TASK TO CARRY OUT: When you restate the data, keep every word as it is and drop the images.

THE INPUT:
--- START ---

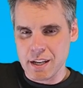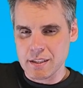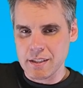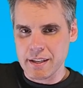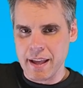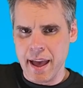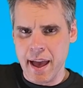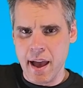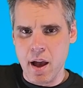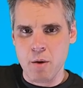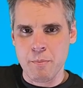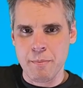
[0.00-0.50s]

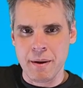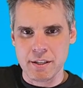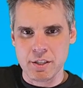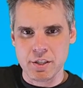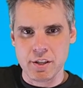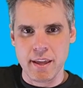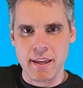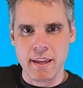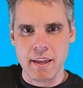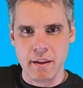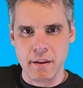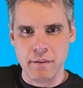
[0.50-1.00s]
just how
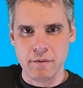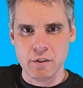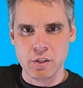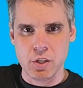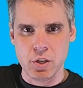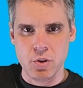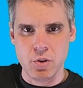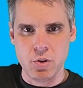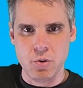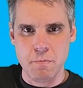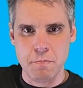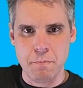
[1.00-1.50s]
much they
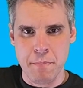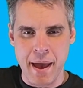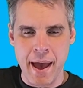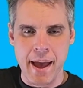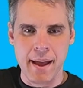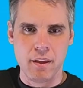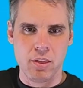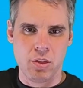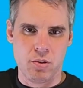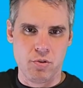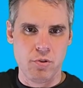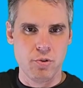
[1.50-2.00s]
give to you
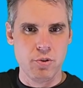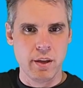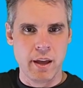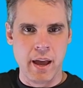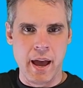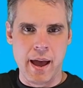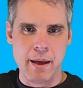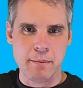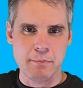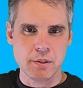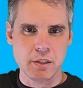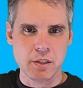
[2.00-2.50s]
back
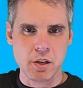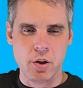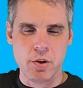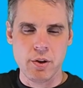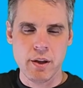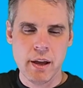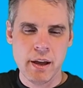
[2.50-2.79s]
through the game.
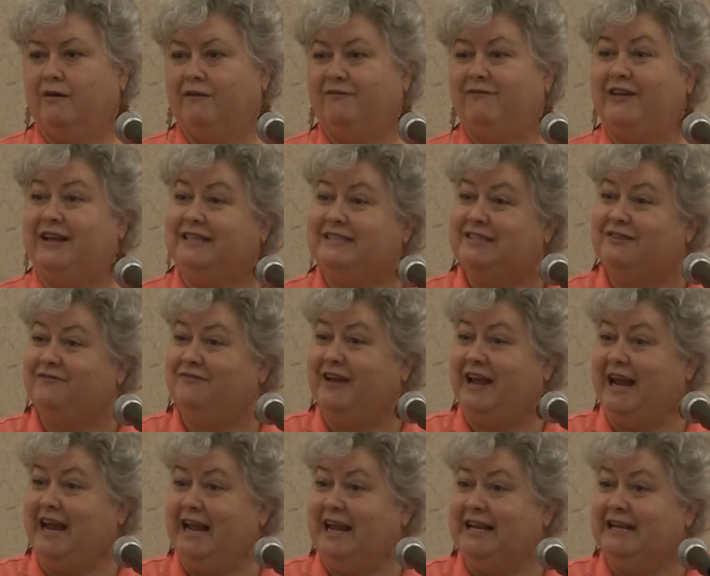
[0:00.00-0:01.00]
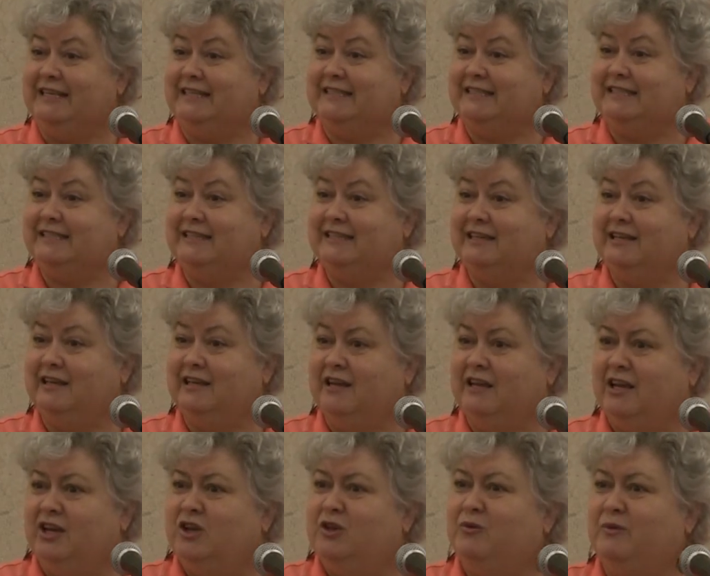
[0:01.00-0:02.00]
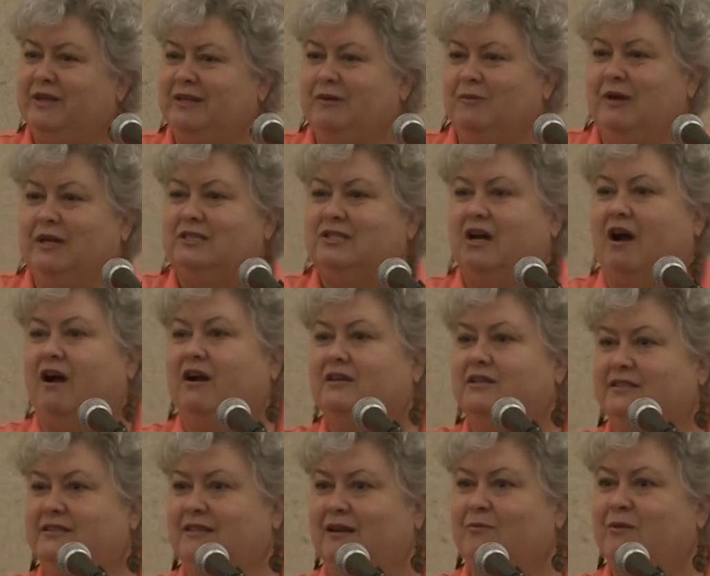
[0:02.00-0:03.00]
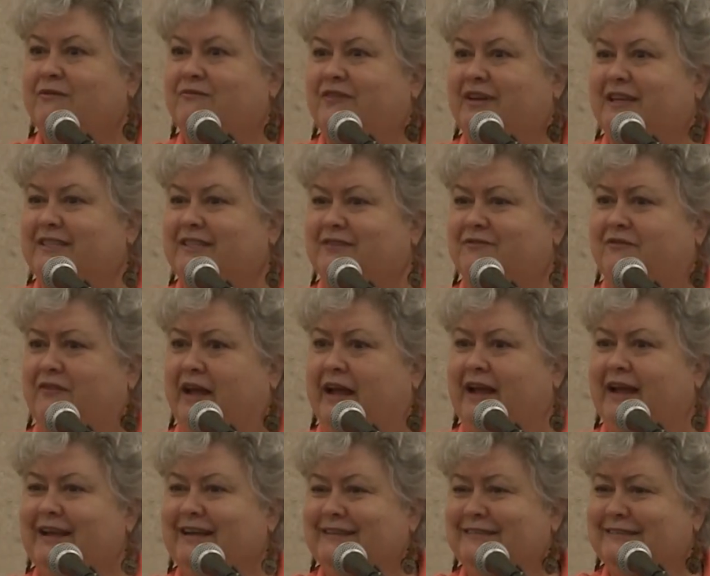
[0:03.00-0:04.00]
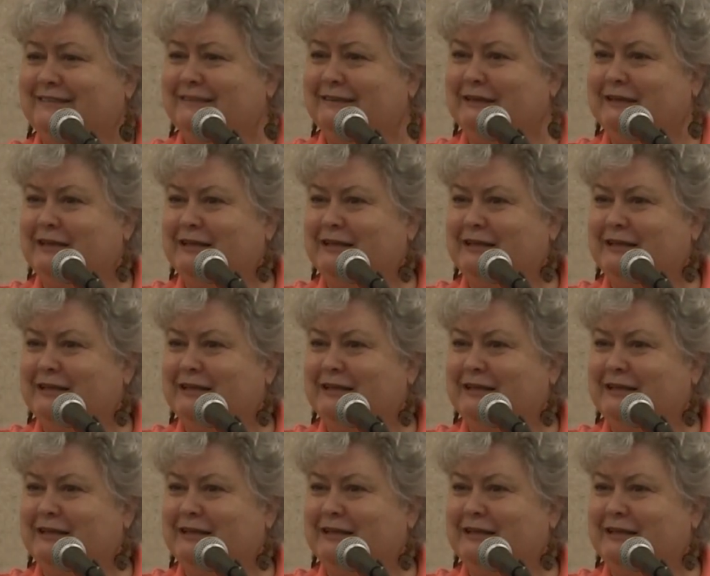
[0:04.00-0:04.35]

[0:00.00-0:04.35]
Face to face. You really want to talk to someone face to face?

--- END ---

REPLY TO THE EXERCISE:
[0.00-0.50s]

[0.50-1.00s]
just how
[1.00-1.50s]
much they
[1.50-2.00s]
give to you
[2.00-2.50s]
back
[2.50-2.79s]
through the game.
[0:00.00-0:01.00]
[0:01.00-0:02.00]
[0:02.00-0:03.00]
[0:03.00-0:04.00]
[0:04.00-0:04.35]

[0:00.00-0:04.35]
Face to face. You really want to talk to someone face to face?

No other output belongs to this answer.